The European Southern Observatory (OES) announced Tuesday that radio telescopes have made test observations with the highest resolution ever obtained from Earth-based telescopes, and are likely to record 50 percent more detailed images of black holes in the future.
In a statement, OES, which operates two of the six radio telescopes used, ALMA and APEX, in Chile, said that after the experiment, it will likely be possible, in the future, to “obtain images of black holes that are more distant, smaller and fainter than those observed so far,” as well as “images of black holes that are 50% more detailed,” making “the region immediately following the boundary of the nearest supermassive black hole more visible.”
To see why this is such a remarkable achievement, consider the range of additional detail you get when you go from black and white photographs to black and white photographs. [fotografias] “In color,” highlights one of the experiment’s coordinators, astrophysicist Sheperd Doeleman, according to a statement from the Harvard-Smithsonian Center for Astrophysics in the United States.
In practical terms, the image of a black hole—a dense, dark, and therefore invisible object in the universe, with gravitational forces so strong that nothing, not even light, can escape from it—corresponds to the image of its shadow surrounded by a bright ring structure formed by gas.
The experiment, the results of which were published Tuesday in the specialized journal Astronomical JournalIt was carried out by the international consortium of scientists Event Horizon Telescope (EHT), which participated in observing two supermassive black holes through a network of eight radio telescopes spread around the world, coordinated to work as one, which includes ALMA and APEX.
In 2019, a team of hundreds of scientists revealed to the world the first image of a supermassive black hole, in this case a silhouette of hot, luminous gas swirling around it.
It is the black hole M87*, located at the center of the galaxy M87, 55 million light-years from Earth, and its mass is 6.5 billion times the mass of the Sun.
Later, in 2022, the first image of the supermassive black hole at the center of the Milky Way, Sagittarius A*, was released, which is located about 27,000 light-years from Earth and has a mass of about four million times the mass of the Sun.

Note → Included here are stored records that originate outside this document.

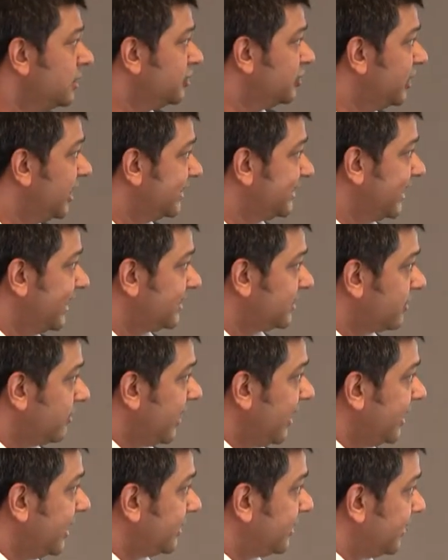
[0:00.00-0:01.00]
GSA's
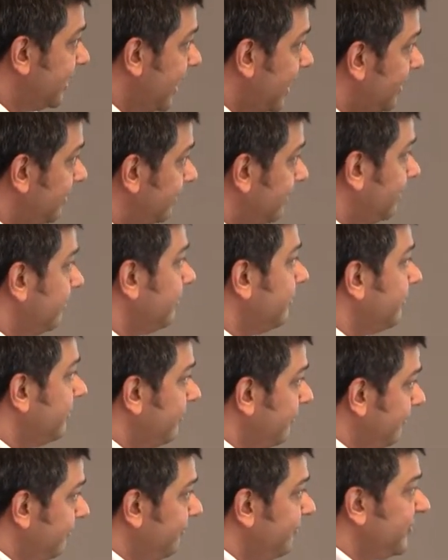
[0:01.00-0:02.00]
credit, they
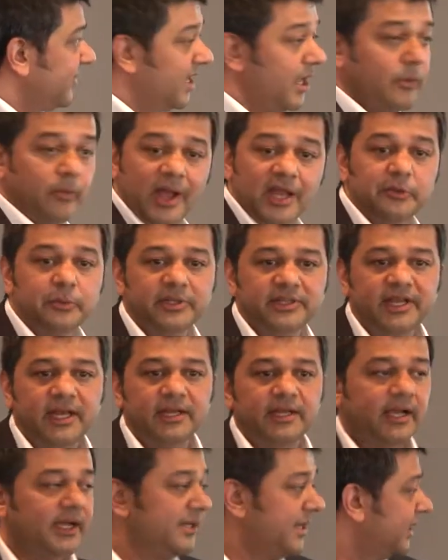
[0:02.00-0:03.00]
went with
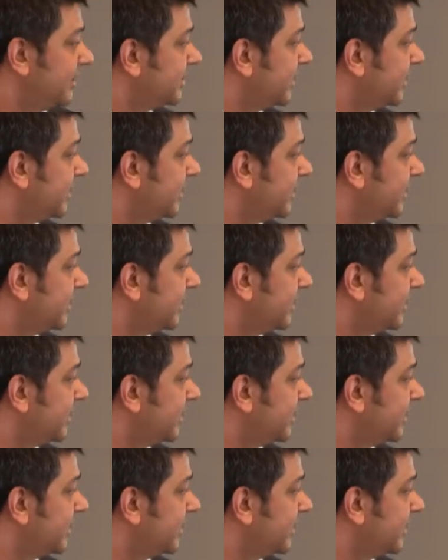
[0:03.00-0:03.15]
that idea.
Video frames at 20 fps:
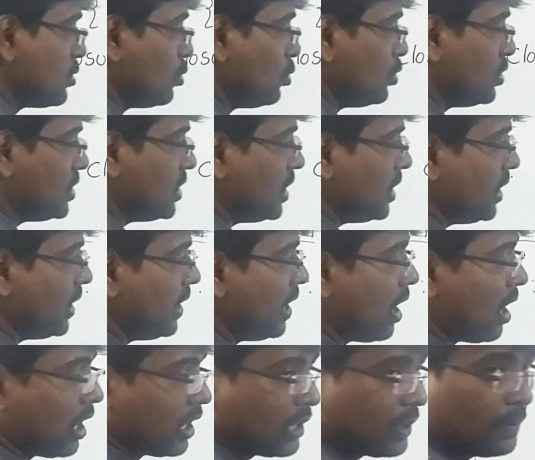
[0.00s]
to G.
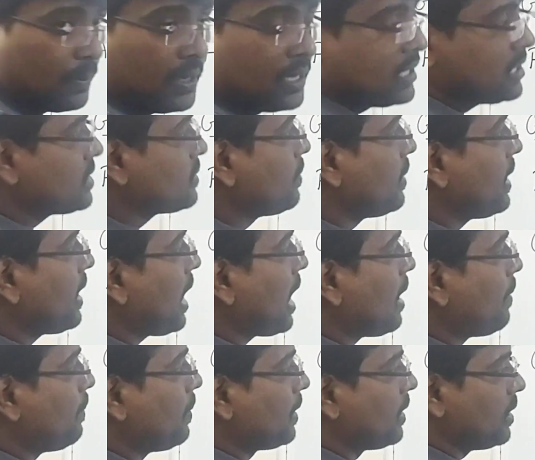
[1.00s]
That means my
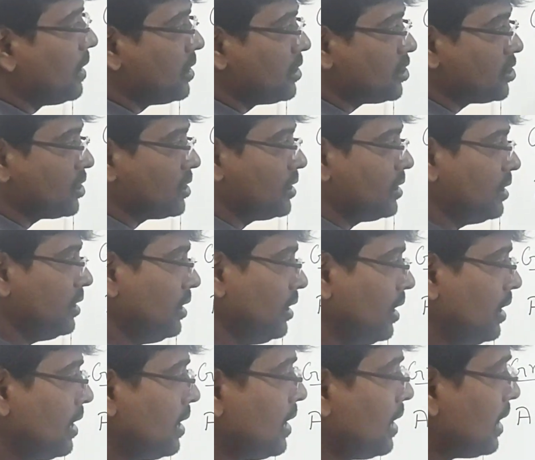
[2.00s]

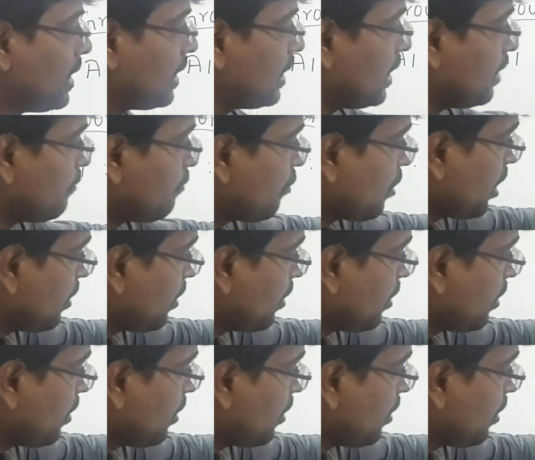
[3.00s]
operation, if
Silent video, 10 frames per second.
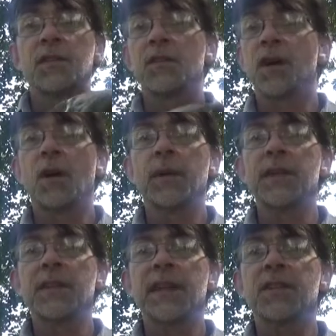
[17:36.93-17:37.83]
It's
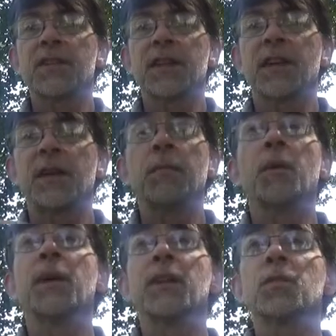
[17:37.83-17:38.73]
always necessary,
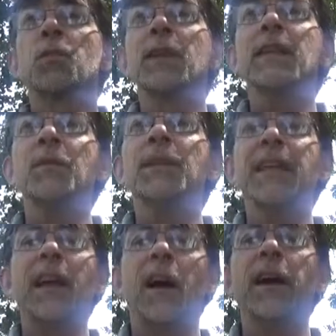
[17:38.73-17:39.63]
but when it's really,
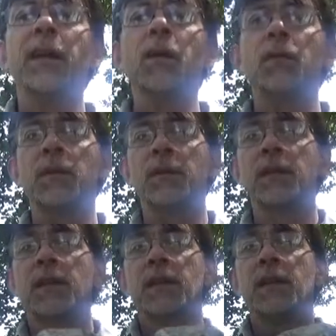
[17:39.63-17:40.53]
really hot out,
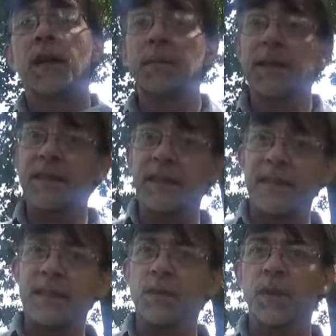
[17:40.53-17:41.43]
I mean,
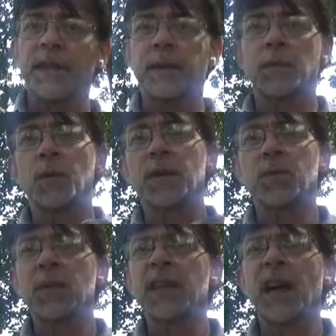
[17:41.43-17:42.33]
sunny is one thing, but when it's
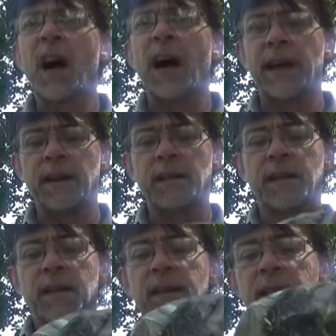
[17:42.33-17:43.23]
really hot,
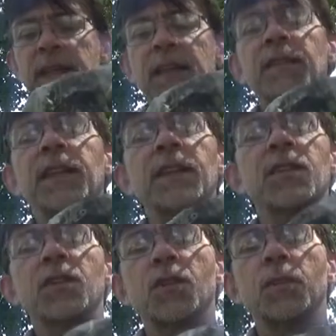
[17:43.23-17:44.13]
even
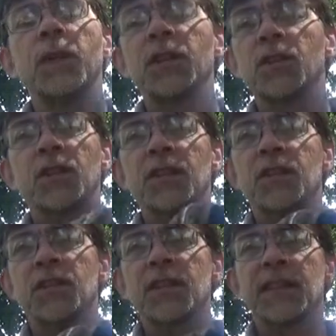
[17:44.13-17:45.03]
this is too much. It's
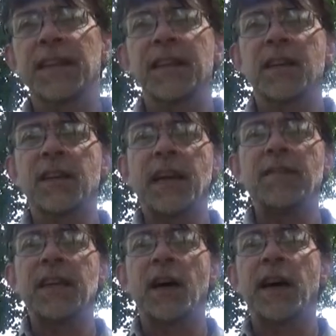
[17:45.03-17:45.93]
just like a
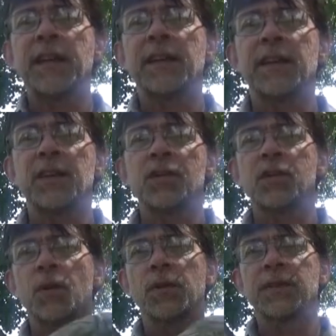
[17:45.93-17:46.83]
heavy cotton and it
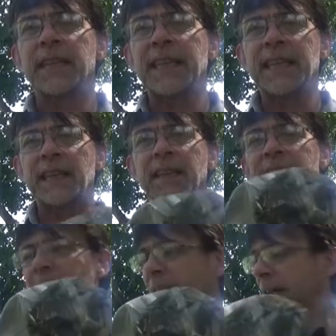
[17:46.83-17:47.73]
just holds the heat
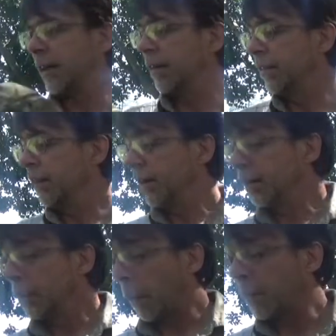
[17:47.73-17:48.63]
onto the head.
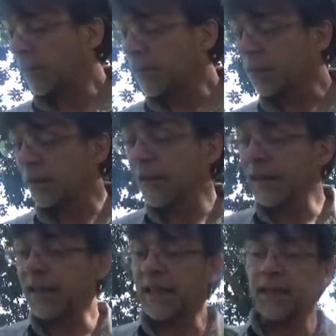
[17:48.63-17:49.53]
So in
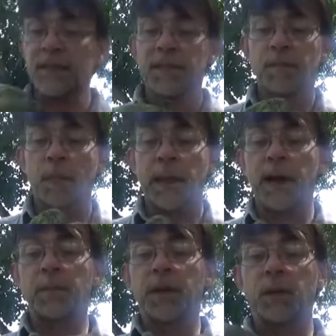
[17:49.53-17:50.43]
that case,
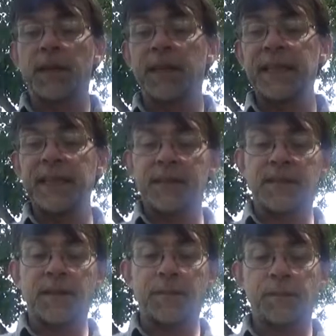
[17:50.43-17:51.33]
I bring one of these.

Portuguese astrophysicist Hugo Messias participated in both observations using ALMA.
In the now-released experimental experiment, the same consortium conducted experimental observations of distant, bright galaxies powered by massive black holes at their centers.
“However, no images were generated, because although powerful detections of the radiation emitted by several distant galaxies were made, not enough antennas were used to be able to accurately reconstruct the image from the data collected,” highlights the statement of the OES, an astronomical organization of which Portugal is a member.